July 14, 2012 | Unregistered CommenterVictoria D.

LIBOR IN THE SKY WITH DIAMONDS: Oh, how we wait for the collapse of various inflated parties–– like the stars that become black holes––oh, how we wait!!!

July 15, 2012 | Unregistered CommenterPD Pepe

Marie, I sure hope you did not think that I thought you were a "dope" for citing that article when I suggested that we need to be careful of how we use events to support our shared belief in the dangers of privatization. My point was that we need to pick fact-based evidence that shows that the private management is behaving differently than a public management would. The article you cited did not have enough details - we needed to know a lot more to really judge. That is why I said if we argue with so little evidence then we can't complain when someone generalizes that liberals are incompetent when one thing goes wrong. I think the reason I even wrote is that I read a lot of liberal blogs and see a lot of comments from people that come across as stereotypically whiny as the conservatives complain about. I think you are an amazingly smart, insightful person, which is why I visit your page many times a day. I just think our fight against privatization is stronger is we have data to back up our arguments.

On a related note, my daughter is a lifeguard so I asked her about what her training has taught her. She said "rescue first." Their policy/procedure is to first ensure that their station is covered and then go rescue the swimmer. Assuming that the lifeguard did that and followed proper procedure, he did the right thing. I was not giving him the benefit of the doubt.
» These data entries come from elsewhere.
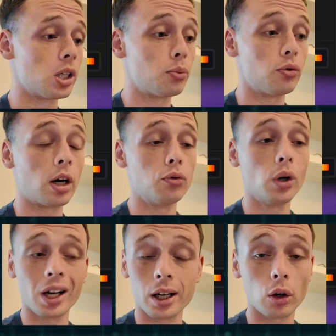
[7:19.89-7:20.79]
Vous allez pouvoir
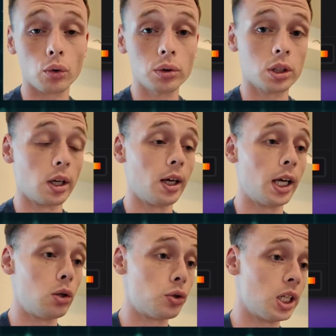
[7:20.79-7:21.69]
vous créer un compte
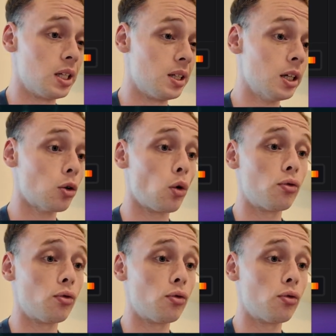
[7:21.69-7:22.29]
et l'utiliser.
July 15, 2012 | Unregistered CommenterLisa

Citizens somtimes forget that privatization immediately adds about twenty five percent to the costs of anything taken private. This represents the new profit margin. To avoid looking crazy, the take over group must reduce costs twenty five percent to avoid increasing prices and a immediate out cry. Services quickly decline. There is a wealth of information about Great Britain's experience with privatization of rail and electricity. Prices up, service down and there is a momement afoot to take the rail roads back
The universal means of making a sucess of privatizing anything is cheaper help. Cheaper teachers? Cheaper cops? American workers are under paid now, is peonage next?

July 15, 2012 | Unregistered CommenterCarlyle

Regarding the dispute between Direct TV an Viacom that is causing a number of stations to go dark for Direct TV subscribers (but the only one I care about is Comedy Central): When I learned that I would likely be unable to view The Daily Show and Colbert Report, my immediate thought was that was okay I could watch online if I had to. Au contraire! Apparently that's exactly what Direct TV was telling its subscribers, which caused Viacom to issue a statement that they are pulling the two shows from internet view for a while.
This is starting to resemble an episode of the imaginary show "Corporations Behaving Badly."

July 15, 2012 | Unregistered CommenterVictoria D.

Marie: Fabulous column today in the New York Times eXaminer! I'm in awe of your brilliance and energy in marshaling facts and arguments!